__Work to be completed__
Write out the data word for word and omit every picture.

+-------+

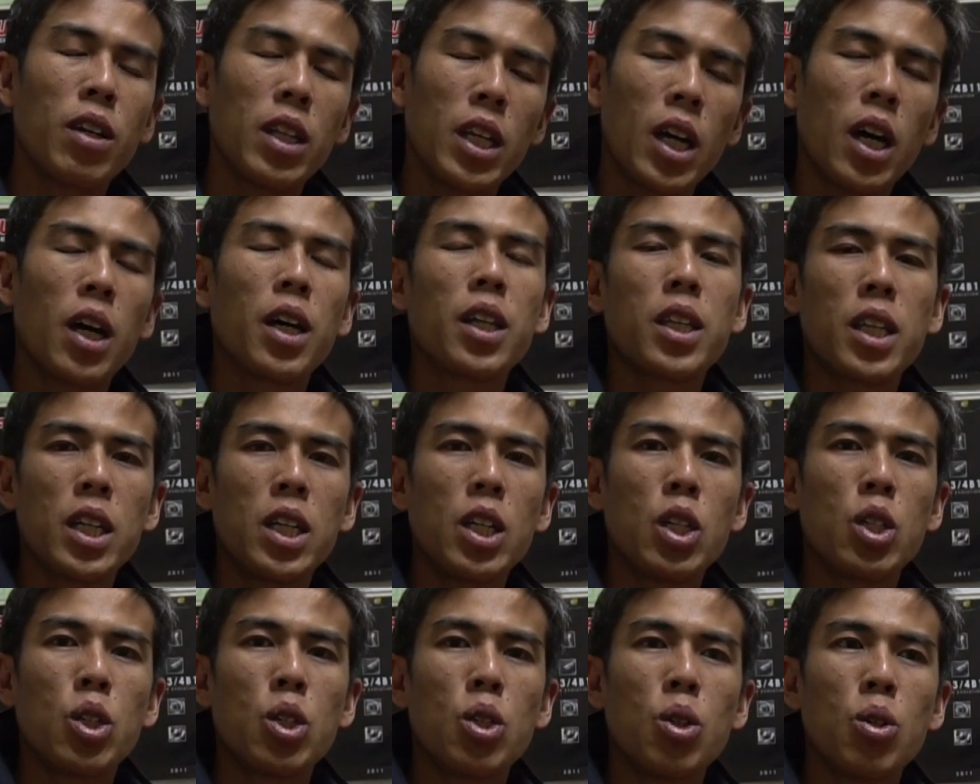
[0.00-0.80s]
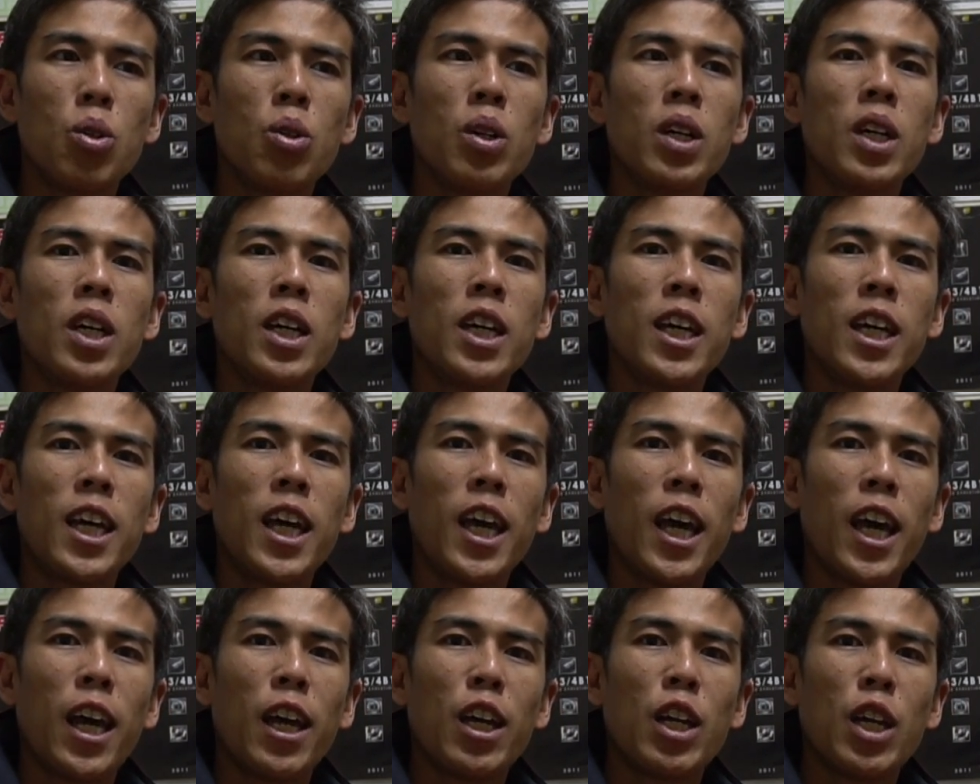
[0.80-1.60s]
the R32,
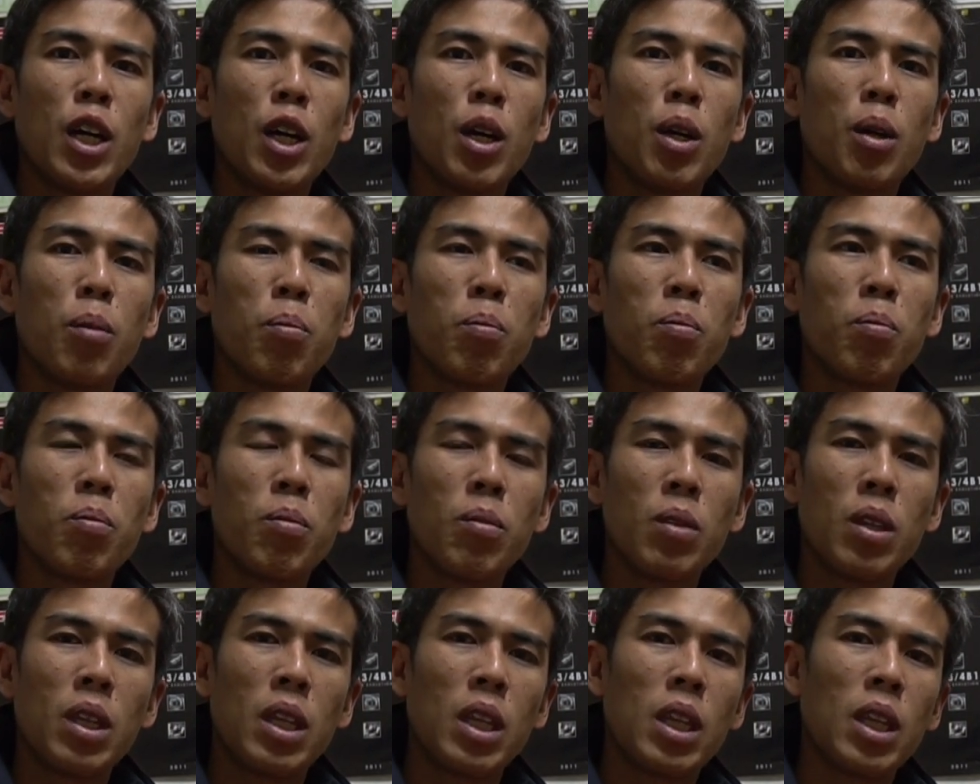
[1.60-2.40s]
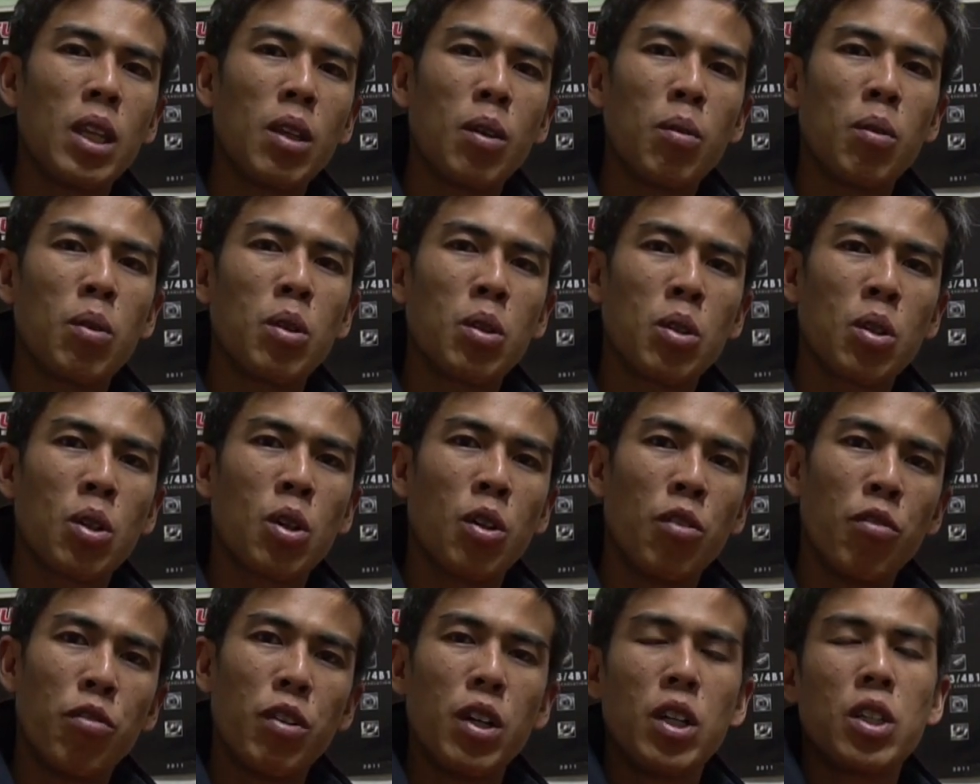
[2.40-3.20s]
and
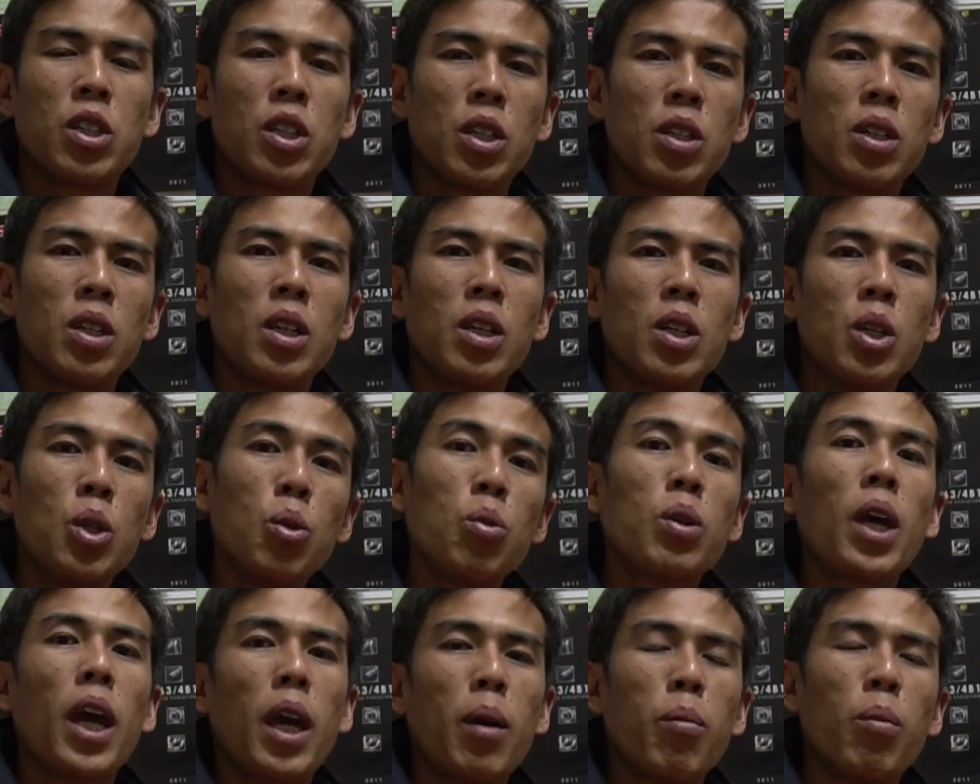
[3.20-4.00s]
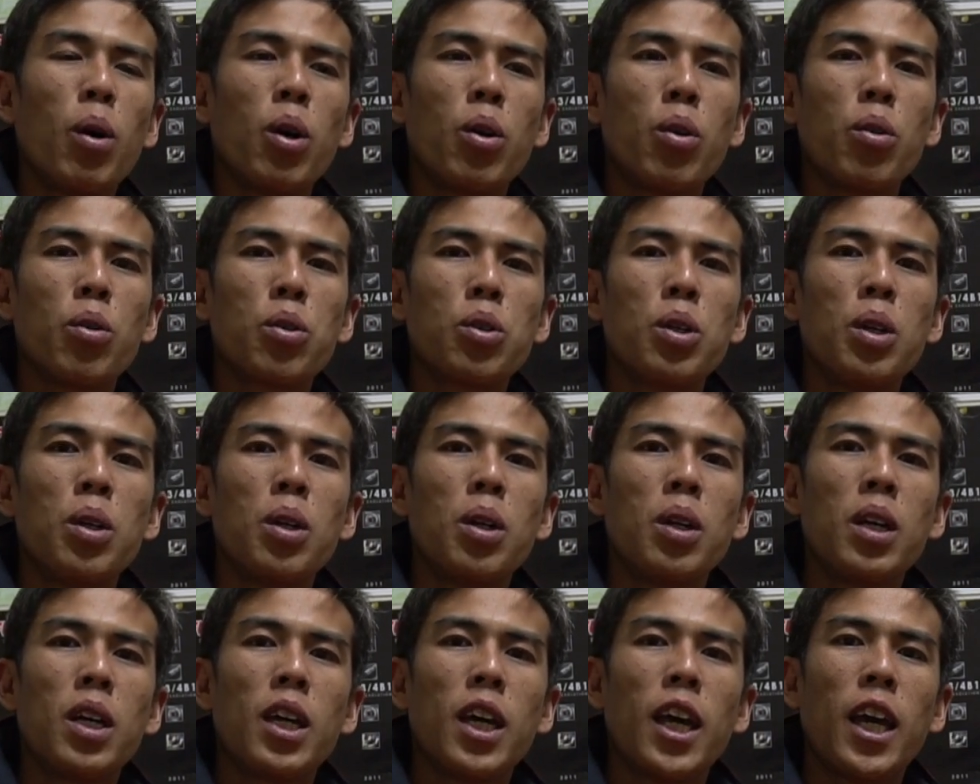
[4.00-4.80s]
converted UK models
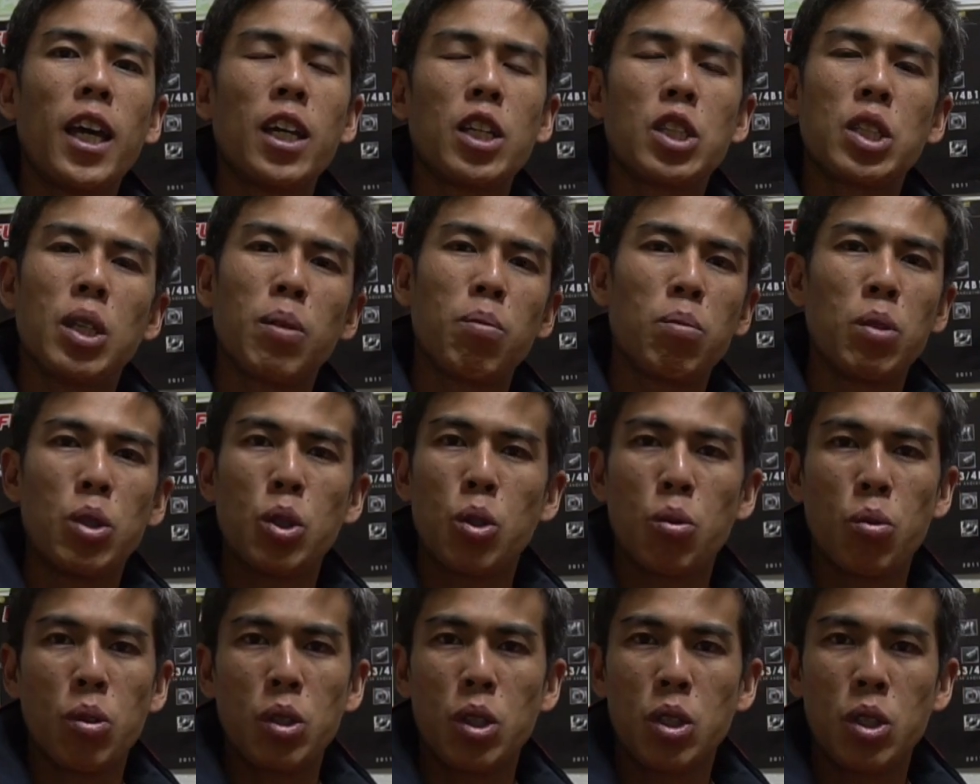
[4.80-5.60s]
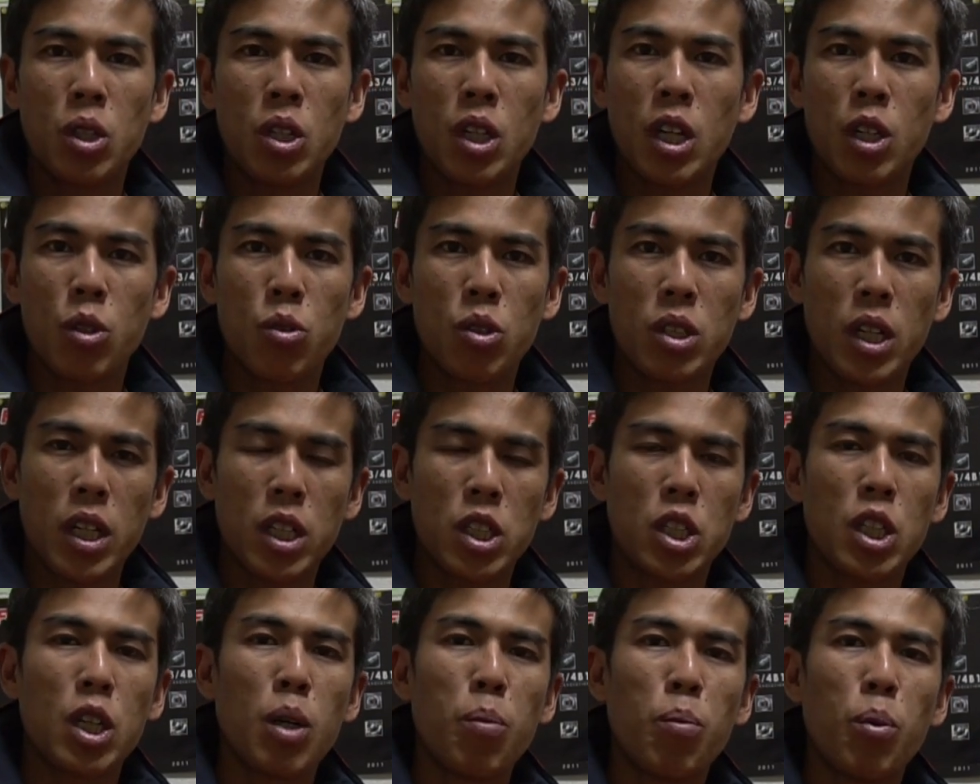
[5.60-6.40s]
and some to in countries like
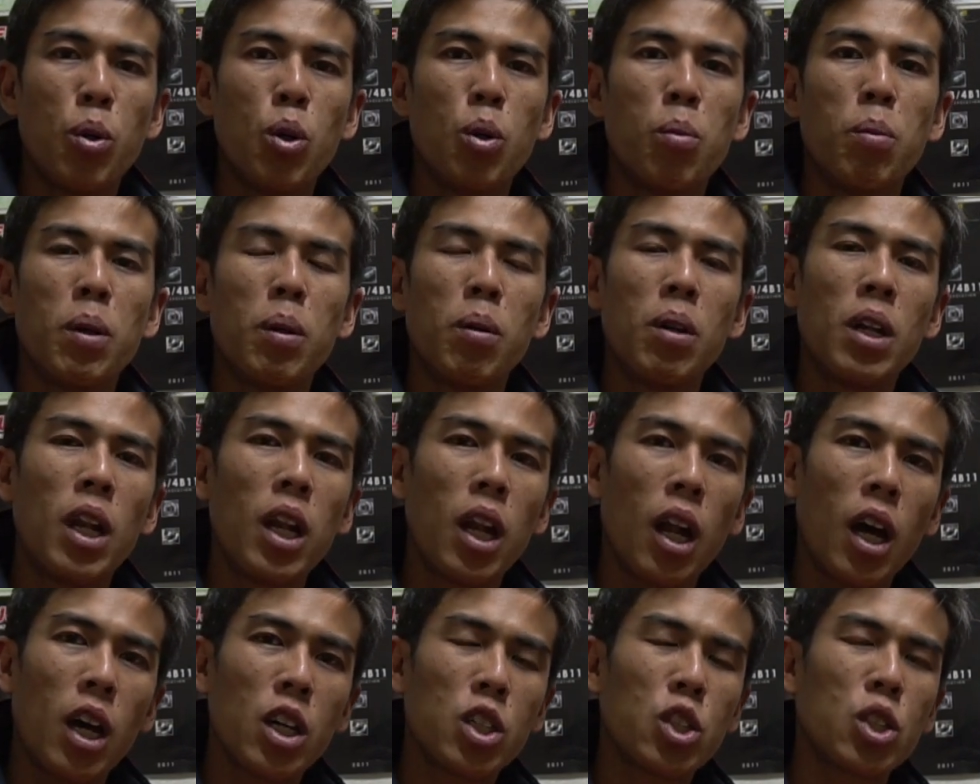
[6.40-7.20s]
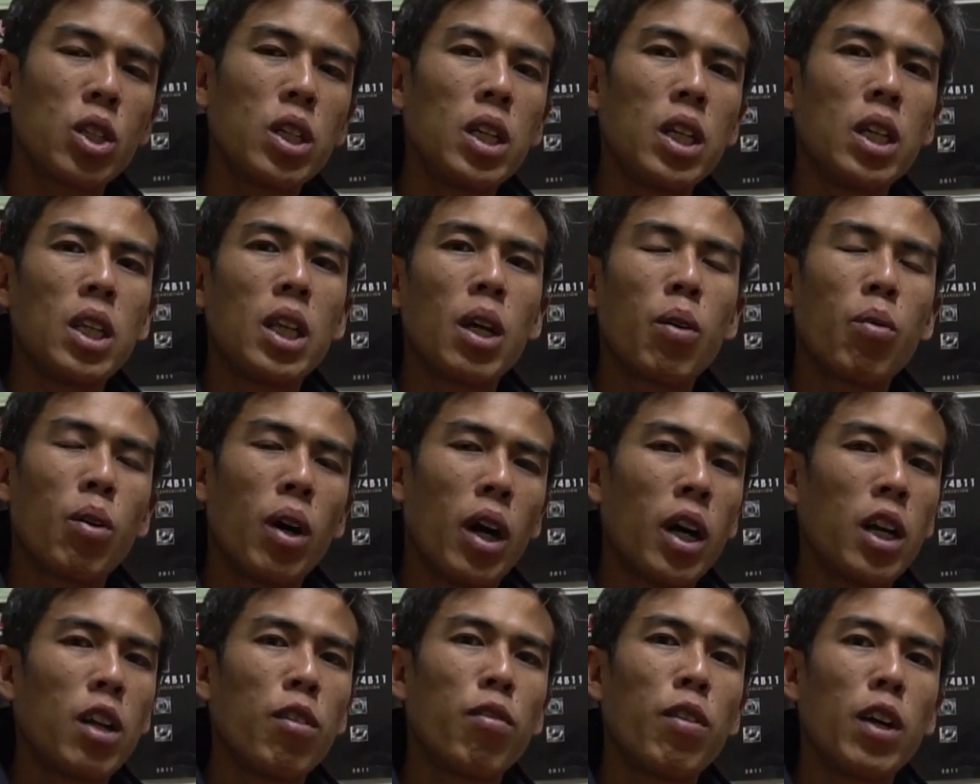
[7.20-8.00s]
Singapore, but largely they were
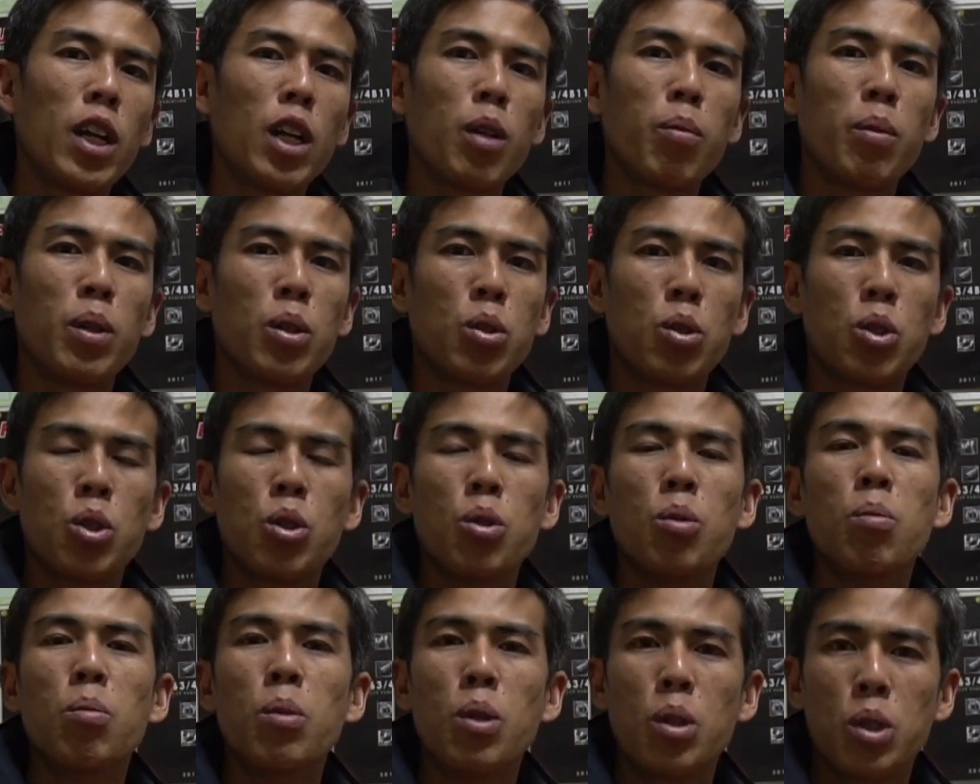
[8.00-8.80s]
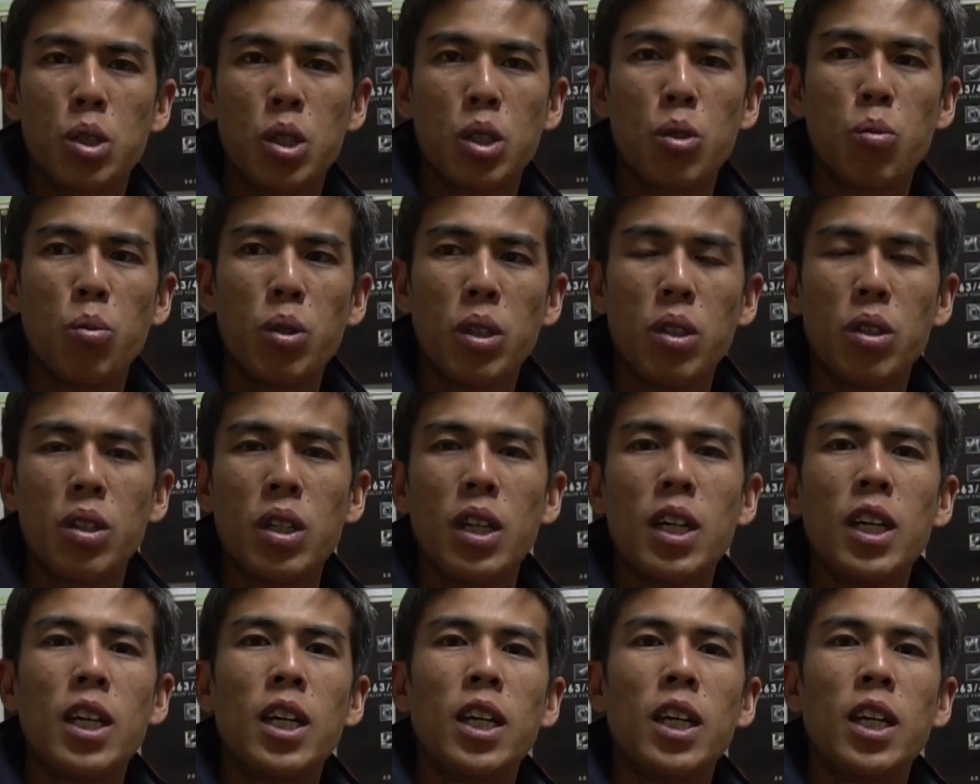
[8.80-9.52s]
unavailable to most of the world.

+-------+

__Answer to this task__
[0.00-0.80s]
[0.80-1.60s]
the R32,
[1.60-2.40s]
[2.40-3.20s]
and
[3.20-4.00s]
[4.00-4.80s]
converted UK models
[4.80-5.60s]
[5.60-6.40s]
and some to in countries like
[6.40-7.20s]
[7.20-8.00s]
Singapore, but largely they were
[8.00-8.80s]
[8.80-9.52s]
unavailable to most of the world.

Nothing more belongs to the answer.